This is the fallen fruit of the Osage-orange, a tree commonly found in old fence rows. When I see this fruit, I always think of Mammoths and Ground Sloths, two members of the megafauna that used to roam this area until their extinction nearly 10,000 years ago. These large herbivores were the last species to utilize the fruit as a food source and were the primary dispersal mechanism for the seeds.
Osage-orange produces an abundance of seed inside the fleshy fruits. The large herbivores would eat these fruits whole and pass most of the seeds undamaged through their digestive systems. The animals would then wander around dropping the seeds with their dung. In this way, the trees were spread across the landscape.
A few modern mammals are attracted by Osage-orange fruits, but it’s not really the fruit they are after. Most of these animals, such as squirrels, are seed predators that actually open and eat the seeds. Empty seed coats are all that remain of seeds that will have no chance of being dispersed.
The actual flesh of the fruit is left behind to decompose.
At the time of European colonization, Osage-orange was only found in the Red River Watershed region of eastern Texas. The trees found here today were introduced and are not considered native to this area. Since the tree was spread so easily by large prehistoric herbivores, I wonder if Osage-orange might have had a much broader range during the Pleistocene when the megafauna were so common and widespread. I haven’t read anything that suggests such an idea, but I think it’s a possibility. Osage-orange may have actually grown on this spot in the far distant past.
Osage-orange was commonly planted as a living fence. Its tight growth, along with the presence of some strong thorns, helped to keep livestock contained within the field.

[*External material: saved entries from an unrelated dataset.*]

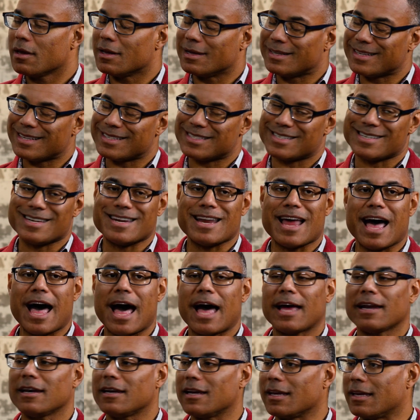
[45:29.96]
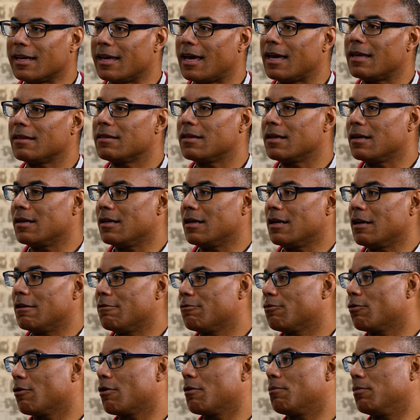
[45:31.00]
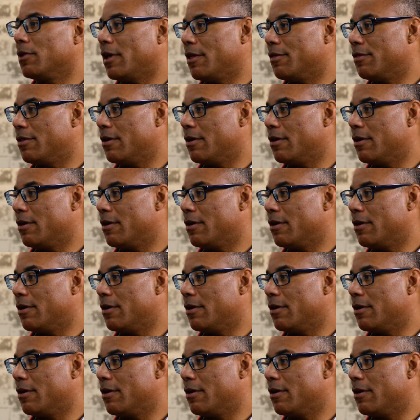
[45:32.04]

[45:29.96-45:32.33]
It does not negate the need for a bloodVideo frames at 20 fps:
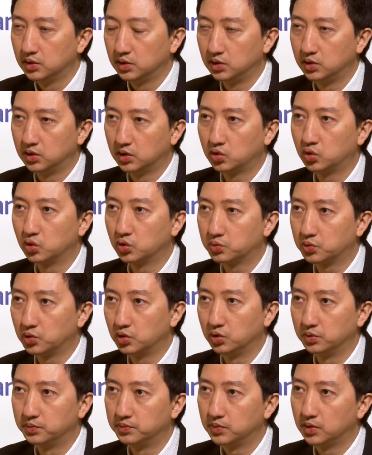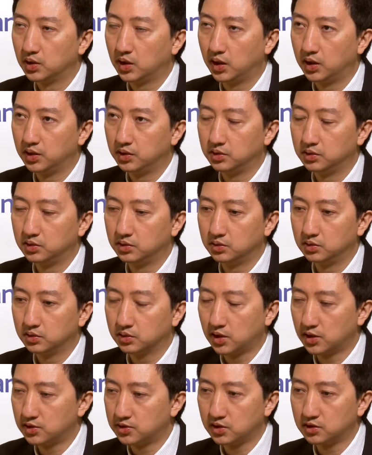in the two group and
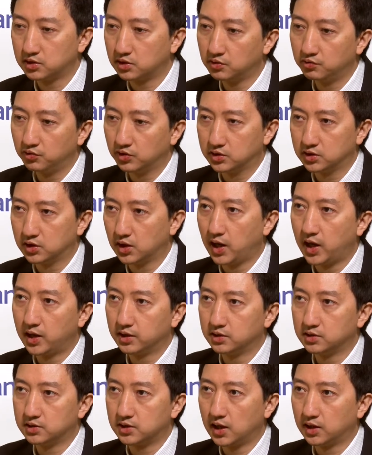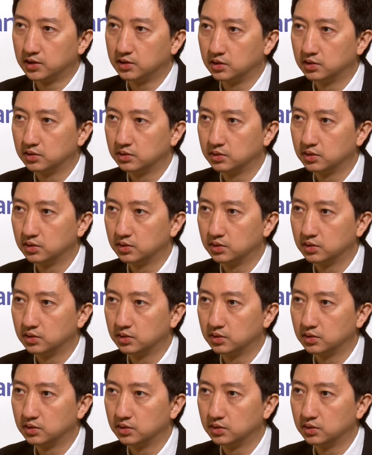consistent with the other studies.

Their habit of spreading limbs far out into the field, caused Osage-orange to be removed by many farmers who didn’t want to be raked from their tractor seat by the thorny branches. There are only a few of these trees growing at Blue Jay Barrens. Most show signs of having been cut at some time in the past, most likely for use as fence posts. Despite the fact that the seeds are viable and easily germinated, the trees are not spreading into the fields, so they don’t currently fall into the invasive category. For now, I’ll leave the trees alone and keep imagining that a herd of Mammoths has gathered around the tree to eat fruit.